Left Ventricular Mass and Ventricular Remodeling Among Hispanic Subgroups Compared with Non-Hispanic Blacks and Whites
Data from a major study suggests variation in rates of left ventricular hypertrophy (LVH) and abnormal left ventricular (LV) remodeling among subgroups of the U.S. Hispanic population; both conditions are signs of cardiovascular disease (CVD).
This article presents analysis of data from the Multi-Ethnic Study of Atherosclerosis (MESA). Previous research had shown that hypertension varied among U.S. Hispanics. This study compared left ventricular hypertrophy (LVH) and abnormal left ventricular (LV) remodeling among Hispanic subgroups.
MESA collected demographic information, performed blood pressure and hypertension assessments, and cardiac MRIs.

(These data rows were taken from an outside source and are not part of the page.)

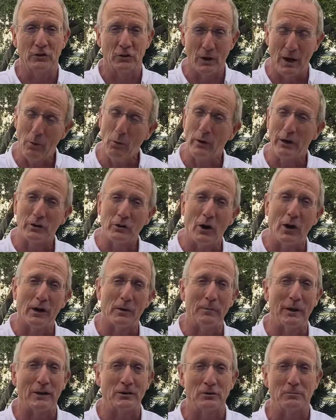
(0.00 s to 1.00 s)
So I want to talk
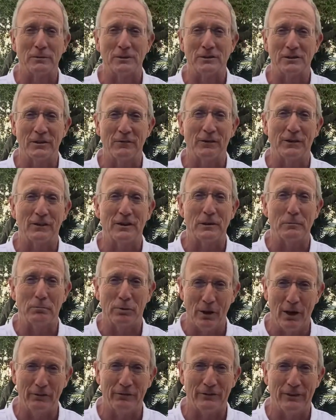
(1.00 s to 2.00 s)
about specifically
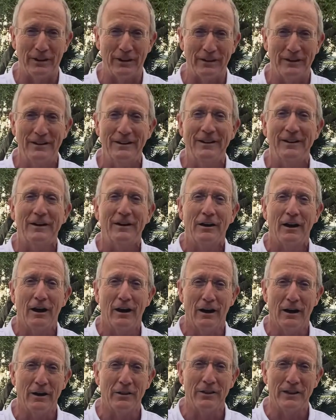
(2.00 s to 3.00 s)
Bluffton
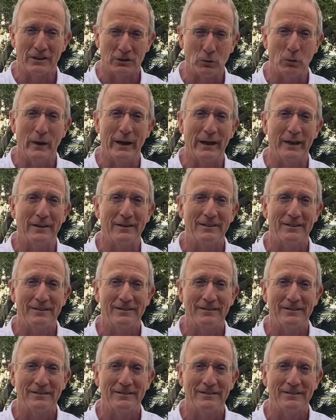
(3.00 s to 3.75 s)
this week.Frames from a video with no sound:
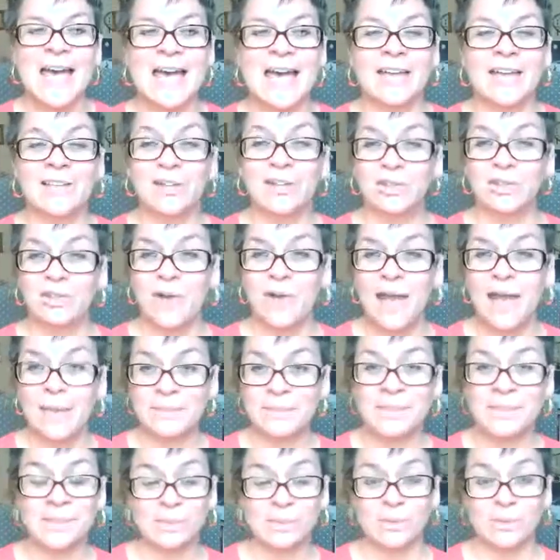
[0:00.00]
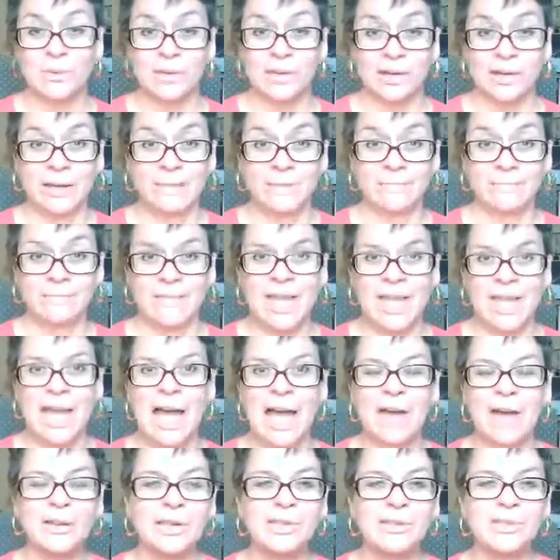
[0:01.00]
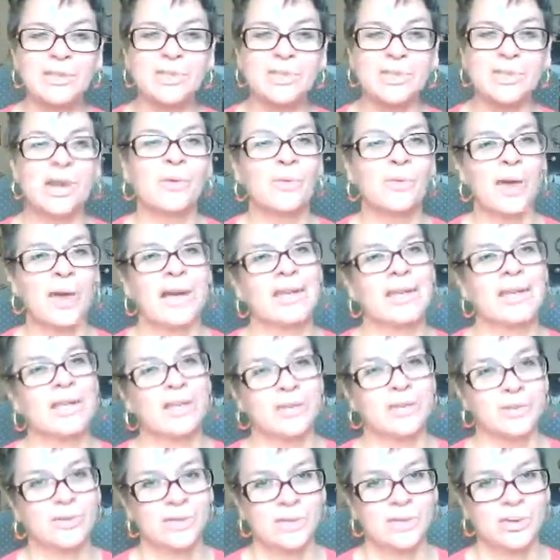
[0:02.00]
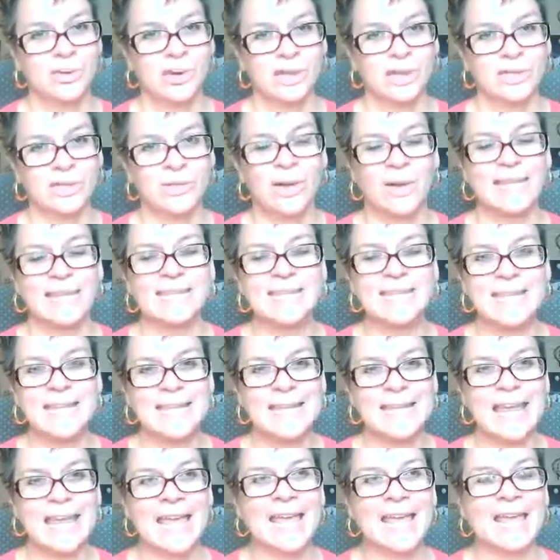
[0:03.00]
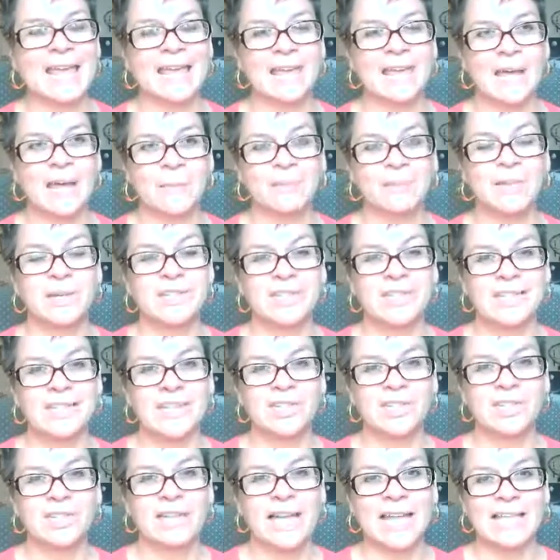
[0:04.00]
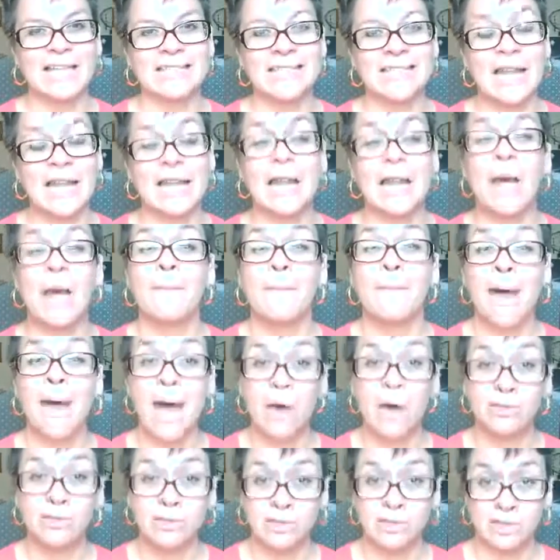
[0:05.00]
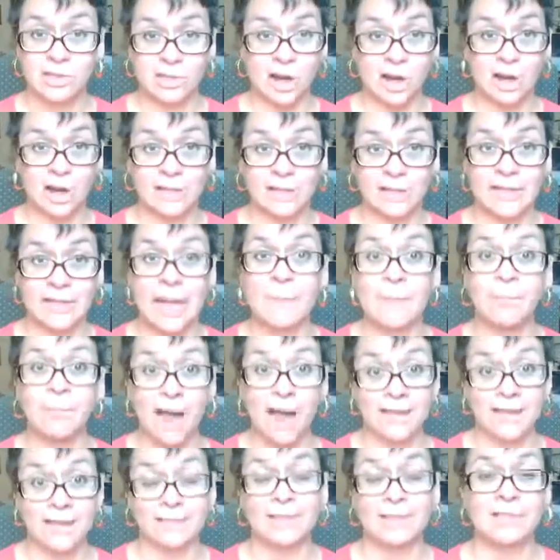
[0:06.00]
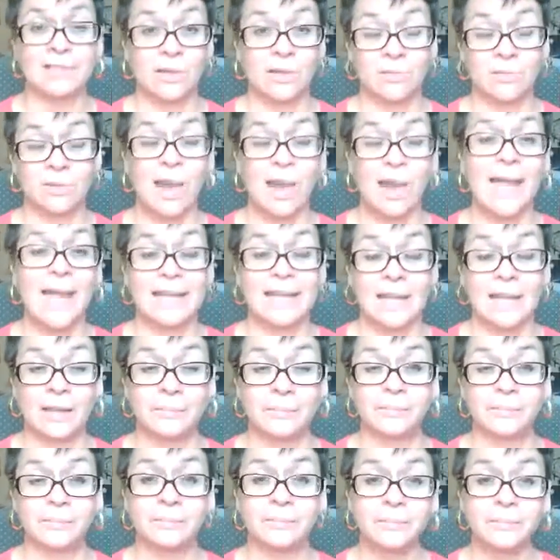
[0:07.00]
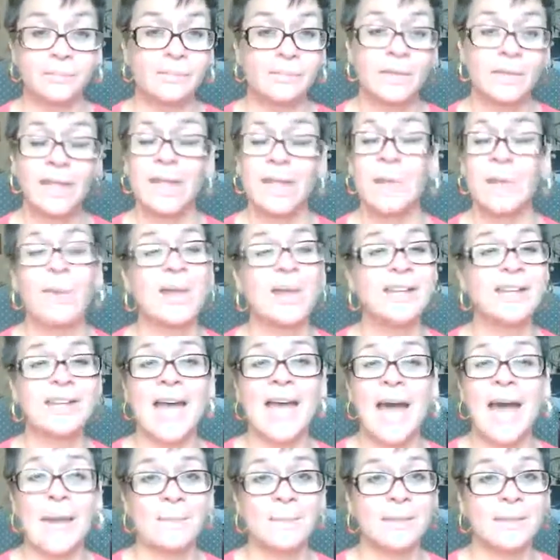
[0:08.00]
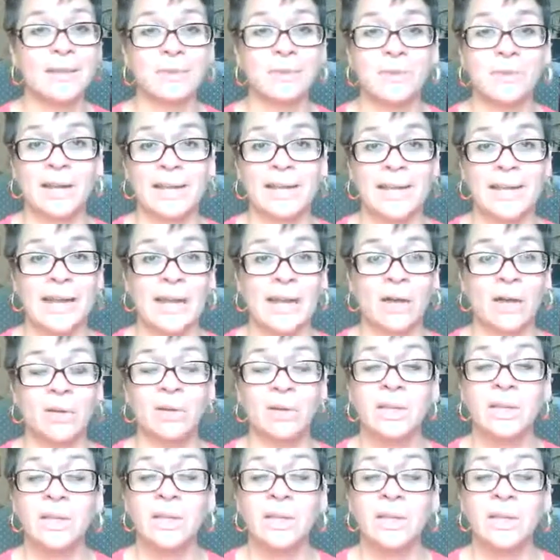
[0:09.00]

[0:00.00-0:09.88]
your trauma story. How do you start writing your story? So I did a presentation last night about starting that process of writing. I wanted to hop in right now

Participants in MESA were non-Hispanic Whites, non-Hispanic Blacks, Hispanic, and Chinese (this study excluded Chinese participants).
The authors of this study used MRI data taken from MESA to create an index that measured left ventricular mass (LVM); researchers use LVM to define left ventricular hypertrophy and abnormal LV remodeling. This study created four categories of LV remodeling patterns. For example, high LVM was part of the definition of concentric hypertrophy, an abnormal LV remodeling pattern and CVD risk factor.
- Among Hispanic subgroups, Caribbean-origin Hispanics had the highest rate of hypertension.
- Caribbean- and Mexican-origin Hispanics were twice as likely as non-Hispanic whites to have LVH.
- Participants with concentric hypertrophy were 53 percent more likely than participants with normal LV remodeling to have hypertension.
Among U.S. Hispanics, CVD is a leading cause of death. Researchers use LVM to define two markers of CVD: abnormal LV remodeling and LVH. This analysis of data from MESA points to disparities in LVH and abnormal LV remodeling within the U.S. Hispanic population.